[Saved data entries]
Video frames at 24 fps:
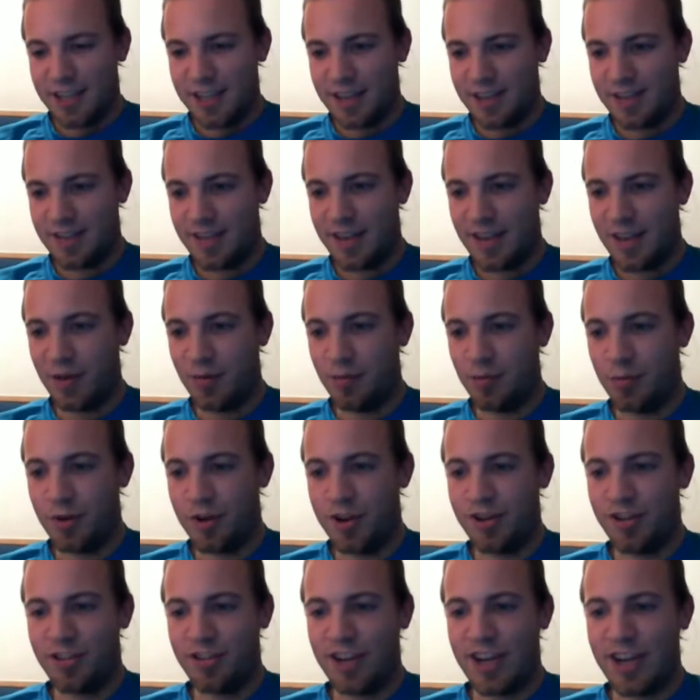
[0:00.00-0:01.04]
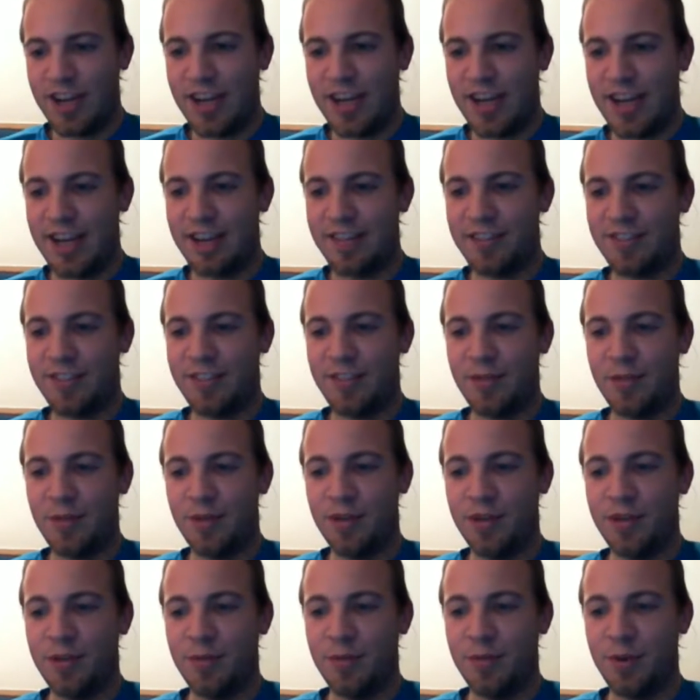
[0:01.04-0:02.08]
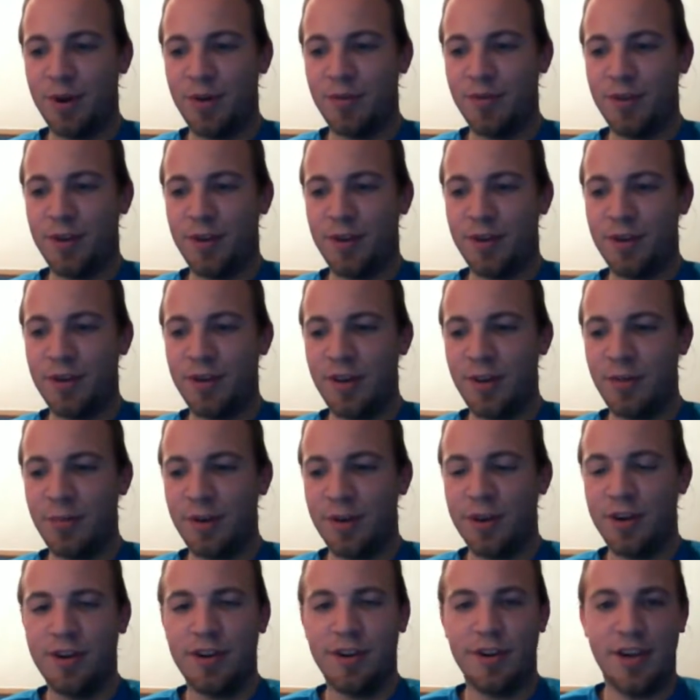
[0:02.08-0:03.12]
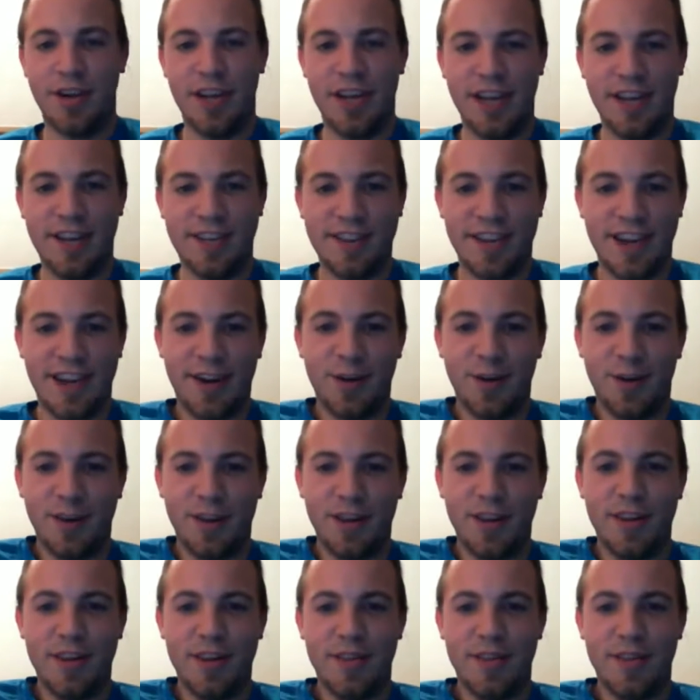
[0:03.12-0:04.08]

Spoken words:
the British guy asks if you're more of an early bird or a night owl.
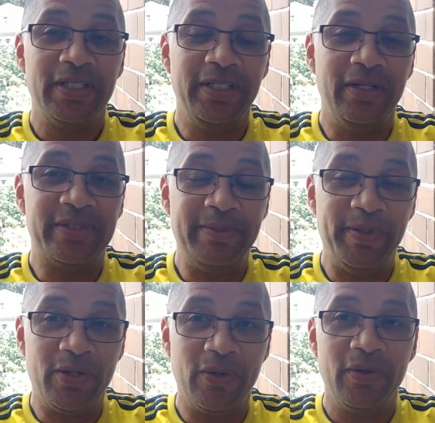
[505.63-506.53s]
if you're
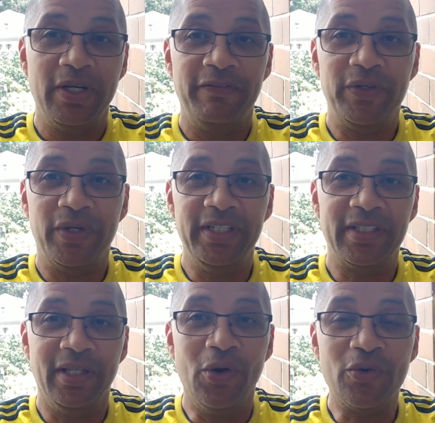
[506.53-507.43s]
going to eat
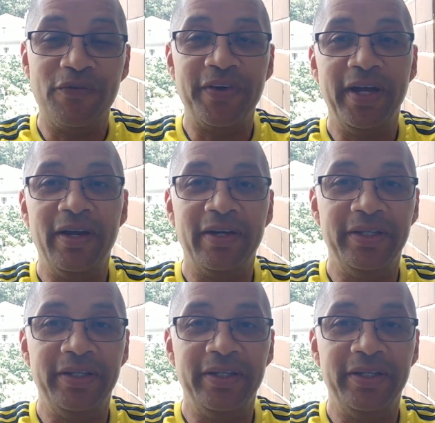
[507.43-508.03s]
the local fare,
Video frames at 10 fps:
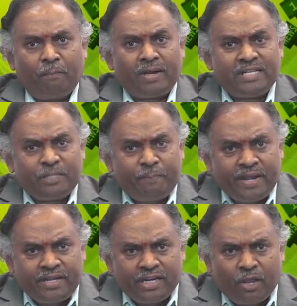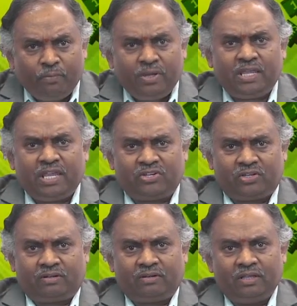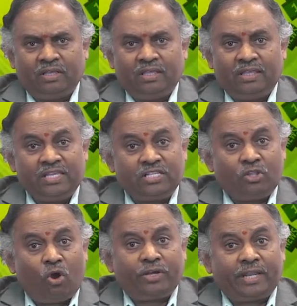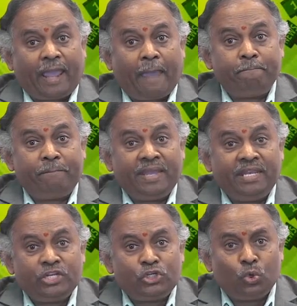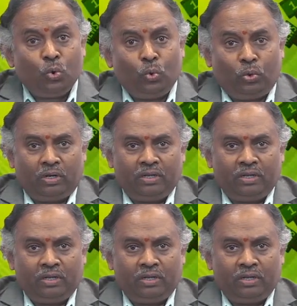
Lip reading: Participatory communication is not a campaigning tool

• [Problem details]: Transcribe every record above in full. Pictures stay out of the copy.

• [Answer box]:
Video frames at 24 fps:
[0:00.00-0:01.04]
[0:01.04-0:02.08]
[0:02.08-0:03.12]
[0:03.12-0:04.08]

Spoken words:
the British guy asks if you're more of an early bird or a night owl.
[505.63-506.53s]
if you're
[506.53-507.43s]
going to eat
[507.43-508.03s]
the local fare,
Video frames at 10 fps:
Lip reading: Participatory communication is not a campaigning tool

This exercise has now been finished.